Sendhil Mullainathan delivered a thought-provoking exposition of a “slow hunch” he’s developing regarding slowing our automatic responses. He discussed Chicago’s Becoming a Man program, which works with at-risk, inner-city boys. This surprisingly effective program has activities that work to lengthen the time between stimulus and response. It is based on the insight that many tragic acts of violence occur as the result of split-second decisions. If we can create a delay between stimulus and response, then perhaps we make space for more mindful and rational decision-making. (I personally have found mindfulness and meditation practice helpful in this way.) Mr. Mullainathan worries that ubiquitous technology can get in the way of self-reflection and even influence harmful behaviors (“sludge”). On the other hand, technology can highlight our blind spots. For example, one’s browser history can yield all sorts of insights about the rabbit holes we go down.

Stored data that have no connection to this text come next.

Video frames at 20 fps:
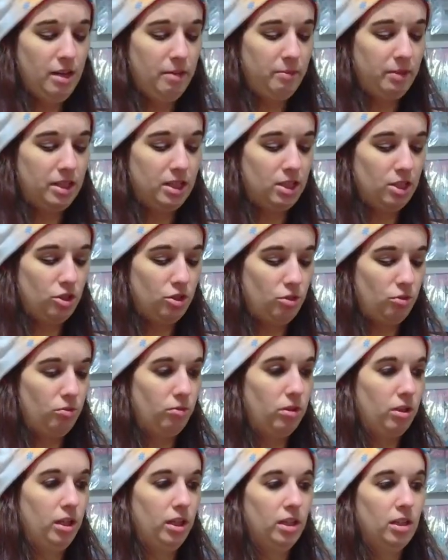because it's so
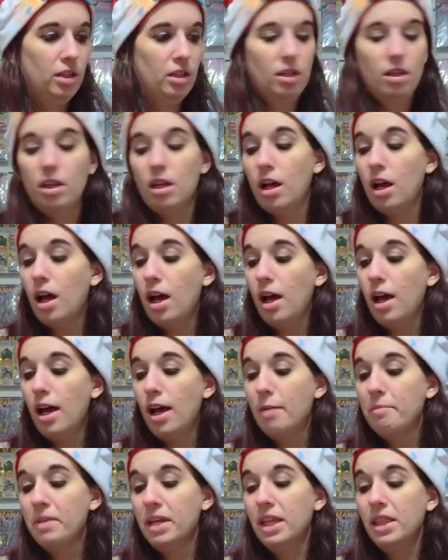good.
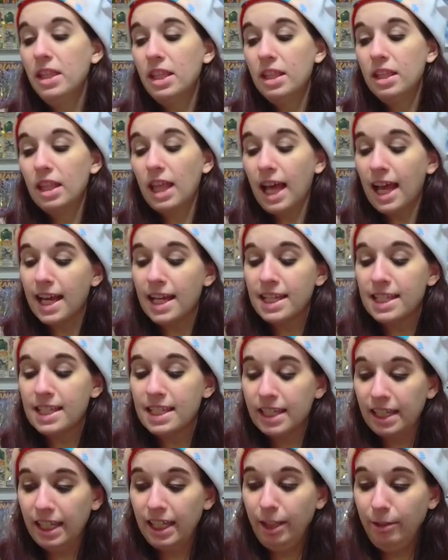Um, and then
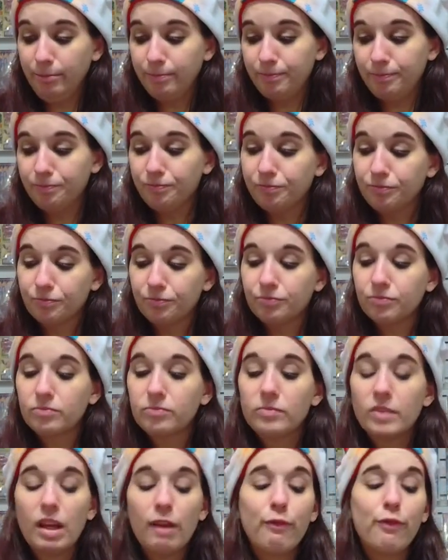lastly,
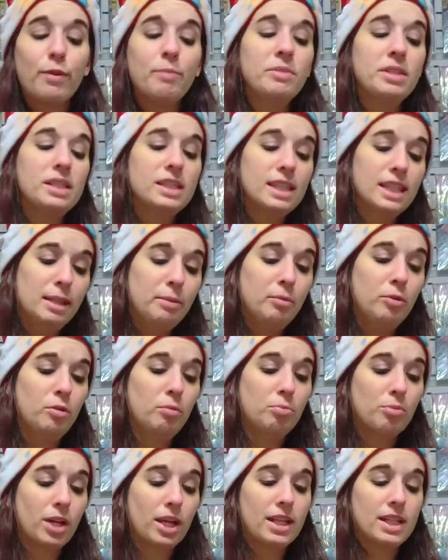from the team who
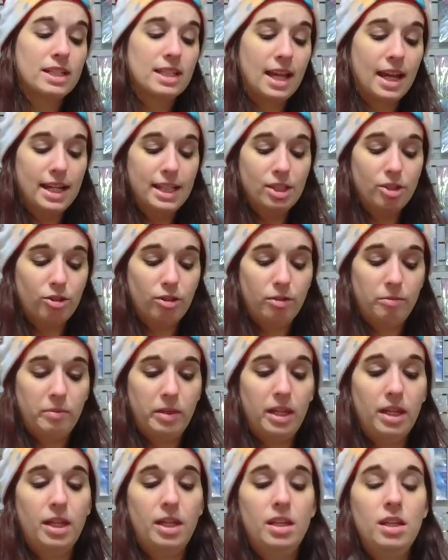brought us Ice Cream
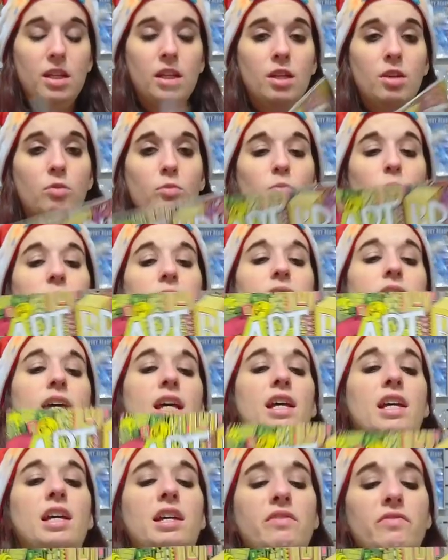Man, we
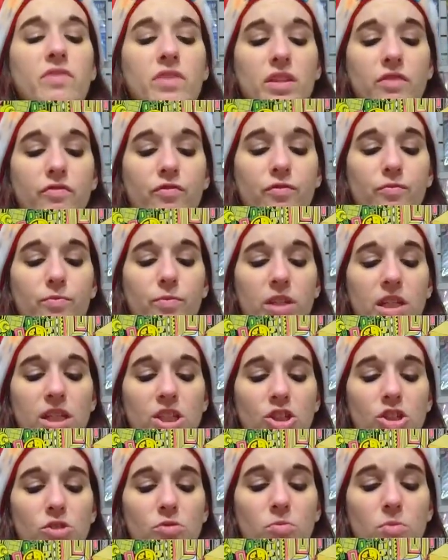have
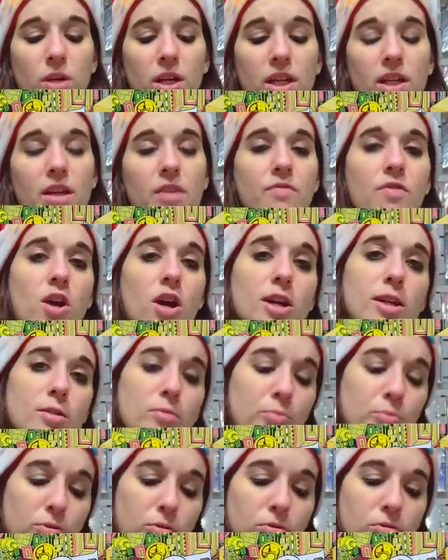issue one of
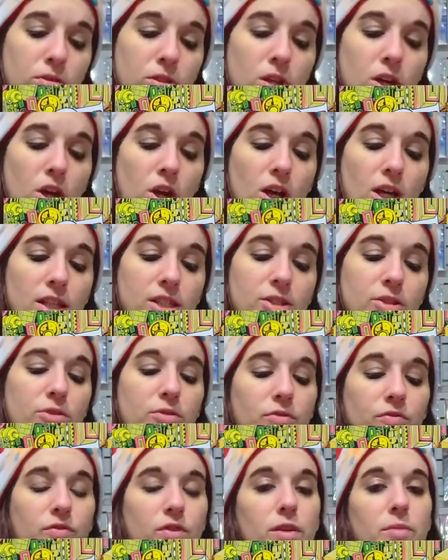Art Brut, also
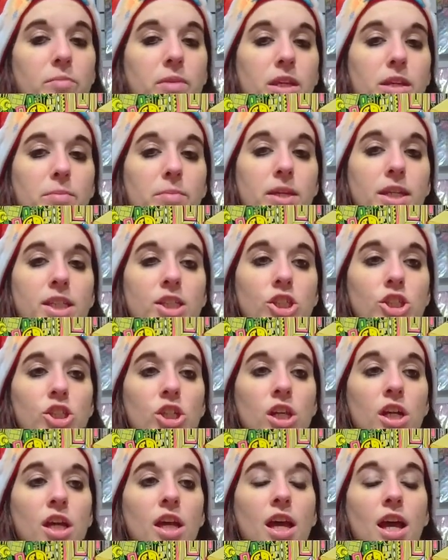from Image.
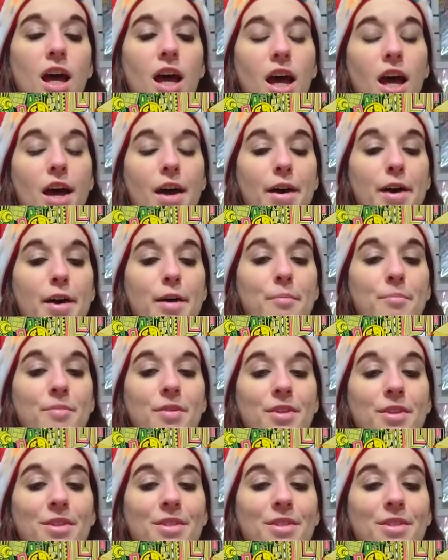Um,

A fascinating panel on encouraging prosocial behaviors for our own good offered these observations:

  • Ashley Whillans: studies suggest giving is good for the mood and health of the giver and rewards for others are more motivating than rewards for the subject themselves.
  • Andrew Glantz: his app, GiftAMeal, allows diners to take and share photos of their food, which results in a free (different) meal for the needy. His users spend more, tip more and go to participating restaurants more.
  • Charlotte Blank: she finds that customers will refer more friends to a website that offers an incentive, provided the friends also get an incentive.

While giving is good for our health and happiness, Laurie Santos expanded on “The Science of Well-Being”, an extremely popular undergraduate course she teaches at Princeton and on Coursera. Her top five insights include:

  1. You can’t rely on your intuition about what will make you happy. We overestimate how happy money will make us and underestimate the value of being social;
  2. We need to make more time for social connections (introverts, too…. Noted!);
  3. Helping others make us happier than we expect it to;
  4. We should strive to be more in the present moment. (We spend 46.9% of our time with our mind wandering). Take time to savor and to meditate; and
  5. Make time daily for gratitude, for example, by journaling about the three to five things that make us happy.

Finally, in the Solving for Diversity panel, I learned from Rory Gerberg that diversity training will be effective only if the threat to white males is replaced with “productive discomfort” at the gap between current and desired future state. Siri Chilazi advised that such training should not be about changing individuals themselves, but rather changing the environment and processes of the organization. For example, make hiring and promotion decisions all at once, not sequentially, and avoid gendered language. Frank Dobbin recommends making training voluntary because it will backfire if it’s mandatory. Frame the training as making employees better managers and get employees to co-design diversity initiatives. Sherry Hakimi of GenEquality shared some subtle and pleasing examples of “digital nudge art”.

In addition to the relevant and informative content, the organizers experimented (again) on the participants: The nudge pictured below more than doubled participants’ usage of the stairs:

Nudge to use the stairs at the 2018 Behavioral Summit. PHOTO BY BRETT WHYSEL

In sum, the Behavioral Summit highlighted what I love about behavioral science: it’s provocative, counterintuitive, practical, and, at its best, focused on improving happiness and well-being. It’s about the importance of context and the process of decision-making, as much as the qualities of the individual decision-maker. It also reflected my criticism of the discipline: there was little discussion of the ethics of nudging. Indeed one panelist seemed to suggest exaggerating social proof to make a nudge more effective. That said, I left with new information to share with my students, include in my business and to improve my life.